Two More States Introduce Academic Freedom Bills and Missouri Moves to Protect Scientists' Interpretations of Scientific Research

Staff
Discovery Institute
April 2, 2008

Legislators in Louisiana and Missouri have introduced academic freedom bills that would ensure the freedom of teachers to help students understand, analyze, critique, and review in an objective manner the scientific strengths and scientific weaknesses of theories of biological and chemical evolution. Florida legislators introduced a similar bill recently which passed through its first committee hearing on a 4-1 vote.

In Louisiana, Sen. Ben Nevers introduced SB 561, and in Missouri Rep. Wayne Cooper has introduced HB 2554. Both bills would protect teachers' academic freedom to teach scientific information that supports or challenges biological and chemical evolution, but expressly do not protect the teaching of religion.

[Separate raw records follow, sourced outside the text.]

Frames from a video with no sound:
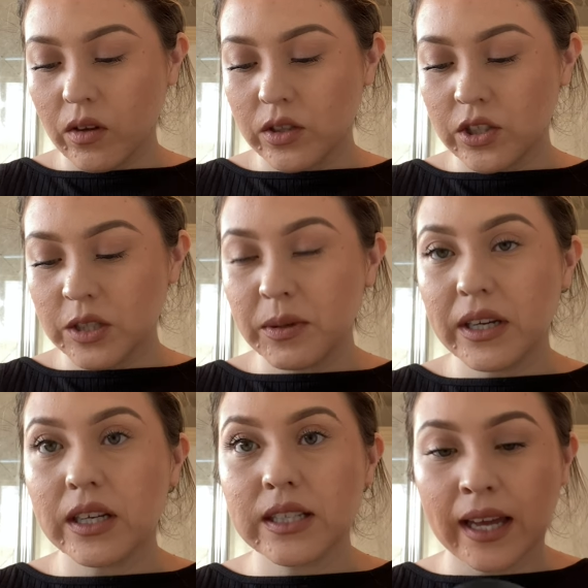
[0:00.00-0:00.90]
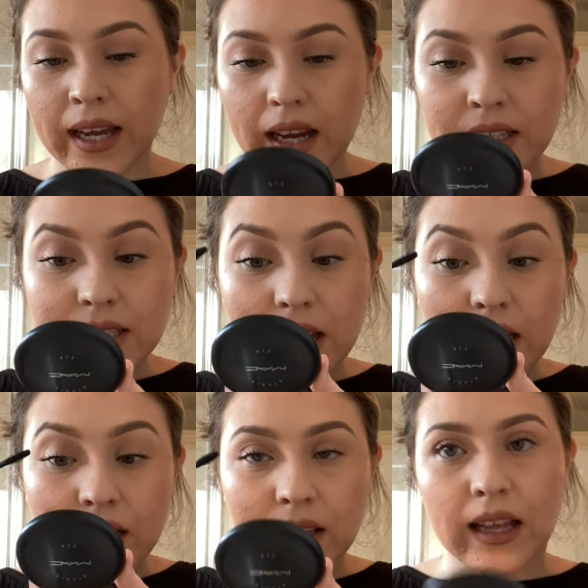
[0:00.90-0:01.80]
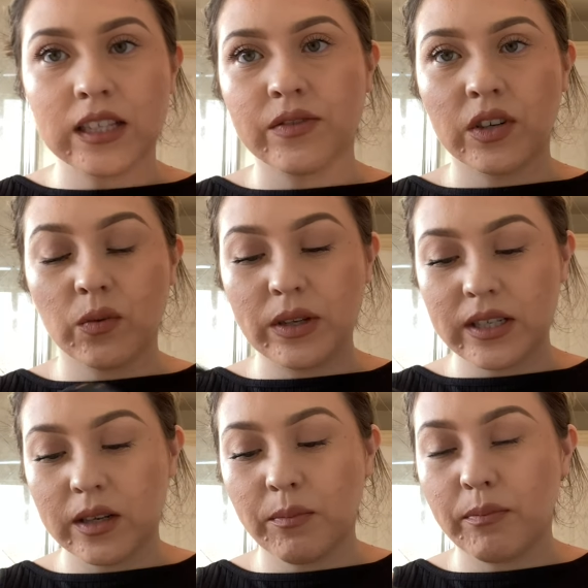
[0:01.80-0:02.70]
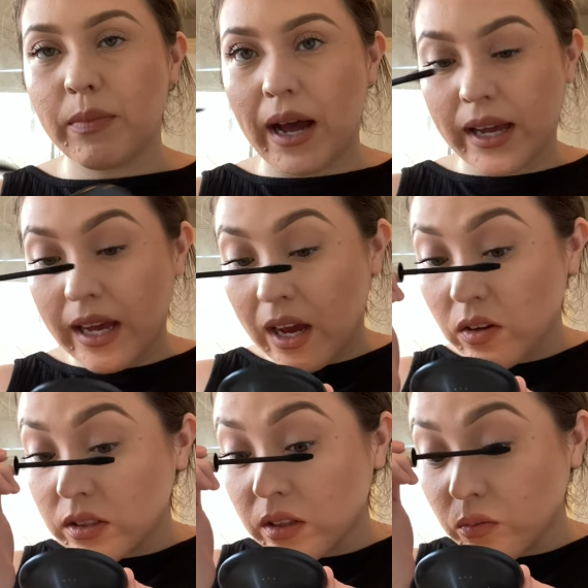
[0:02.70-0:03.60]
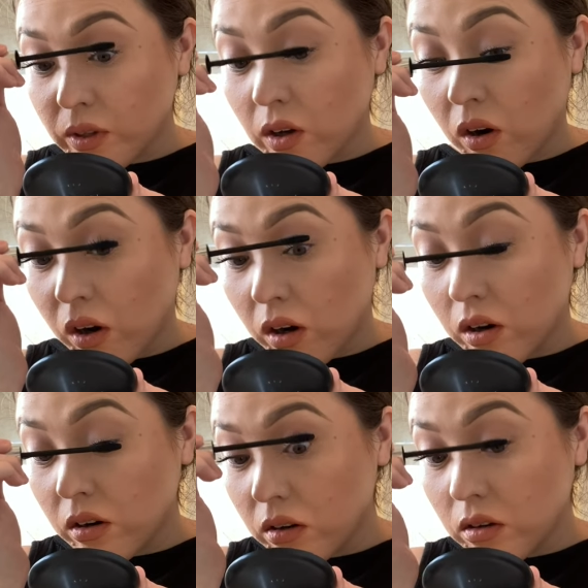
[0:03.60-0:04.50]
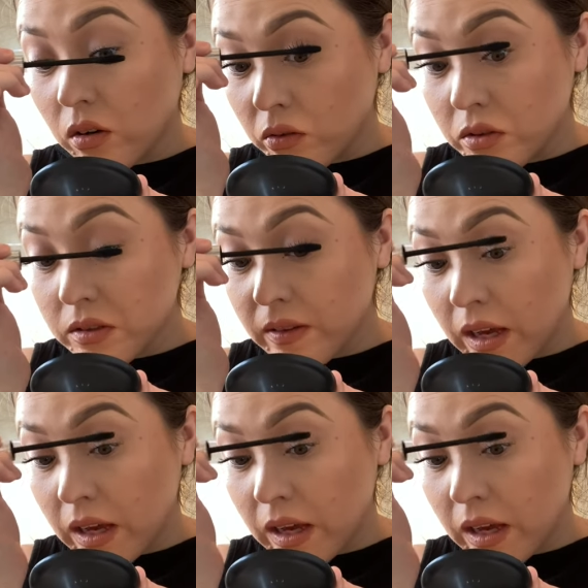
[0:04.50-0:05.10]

Just because, like I said in the last video, we did buy a house and we are owners of the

"More and more states are beginning to realize how important it is to protect the rights of teachers to be able to present all of the scientific evidence when teaching biological evolution," said Casey Luskin, Program Officer for Public Policy and Legal Affairs at Discovery Institute. "Science education is in a crisis because students are merely taught what to think, but not how to think, and these bills will help remedy that problem."

In Missouri, Rep. Jane Cunningham has introduced a companion bill that requires institutions of higher education to "promote intellectual diversity and academic freedom." The bill is titled the "Emily Brooker Higher Education Sunshine Act" after Missouri State University graduate student Emily Brooker, who was discriminated against because of her personal views. The bill aims to bring intellectual diversity back to university campuses by requiring them to take steps to promote 'intellectual pluralism and students' right to learn in an environment that exposes them to an abundance of new knowledge, different perspectives, competing ideas, and alternative claims of truth."

"There is a nationwide pattern of universities discriminating against professors and scientists who challenge Darwinian evolution," said Luskin. "This bill will help ensure that university students and faculty will not be discriminated against because they dissent from neo-Darwinism."

The upcoming documentary "Expelled: No Intelligence Allowed," featuring Ben Stein, tells the stories of scientists who were persecuted because they questioned Darwinism and illustrates why bills protecting those dissenting from Darwinian evolution are necessary.

"The only people who would find these bills threatening are those who would oppose an objective discussion of the strengths and weaknesses of scientific theories like neo-Darwinism," said Luskin.